**Problem:** The copy you give must match the listing below exactly and contain no pictures.

**Study material:**
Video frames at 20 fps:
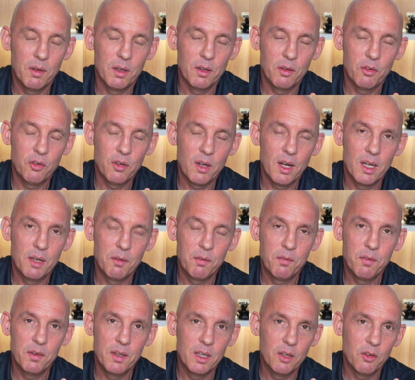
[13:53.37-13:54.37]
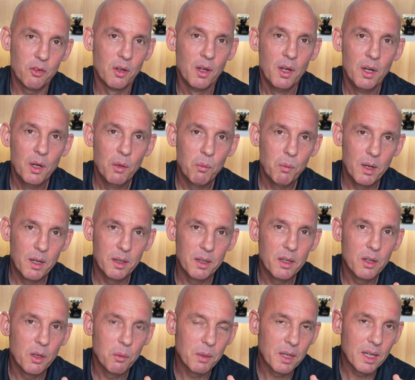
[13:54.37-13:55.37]
shave finish where
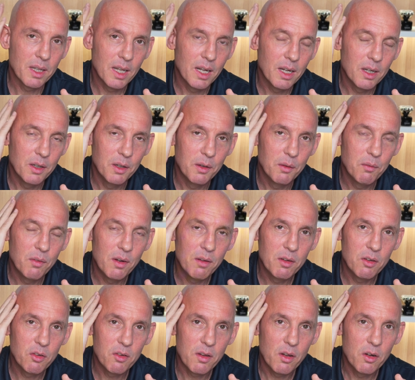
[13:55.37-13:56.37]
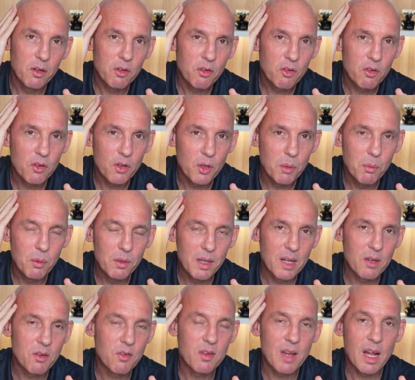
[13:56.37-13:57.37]
we get that very slight stubble,
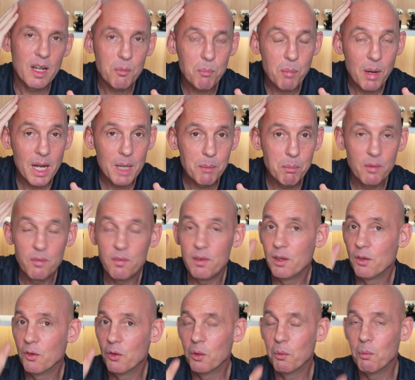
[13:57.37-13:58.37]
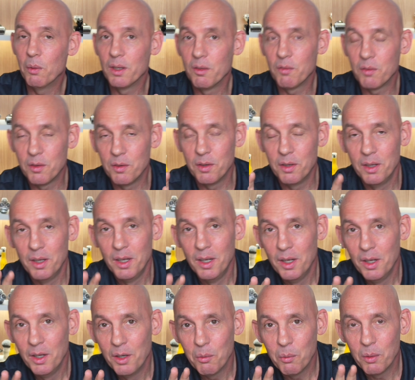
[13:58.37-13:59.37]
that sandpaper feel. Or one of
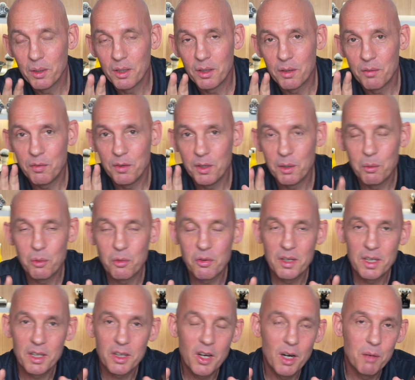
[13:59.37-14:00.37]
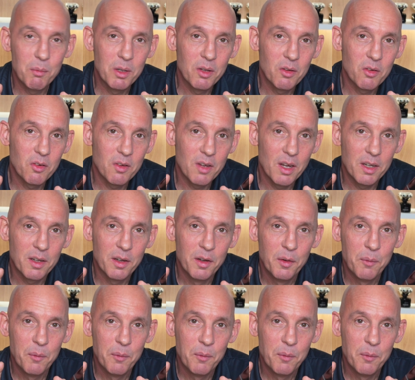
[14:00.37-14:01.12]
the viewers in the comments said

**Response:**
Video frames at 20 fps:
[13:53.37-13:54.37]
[13:54.37-13:55.37]
shave finish where
[13:55.37-13:56.37]
[13:56.37-13:57.37]
we get that very slight stubble,
[13:57.37-13:58.37]
[13:58.37-13:59.37]
that sandpaper feel. Or one of
[13:59.37-14:00.37]
[14:00.37-14:01.12]
the viewers in the comments said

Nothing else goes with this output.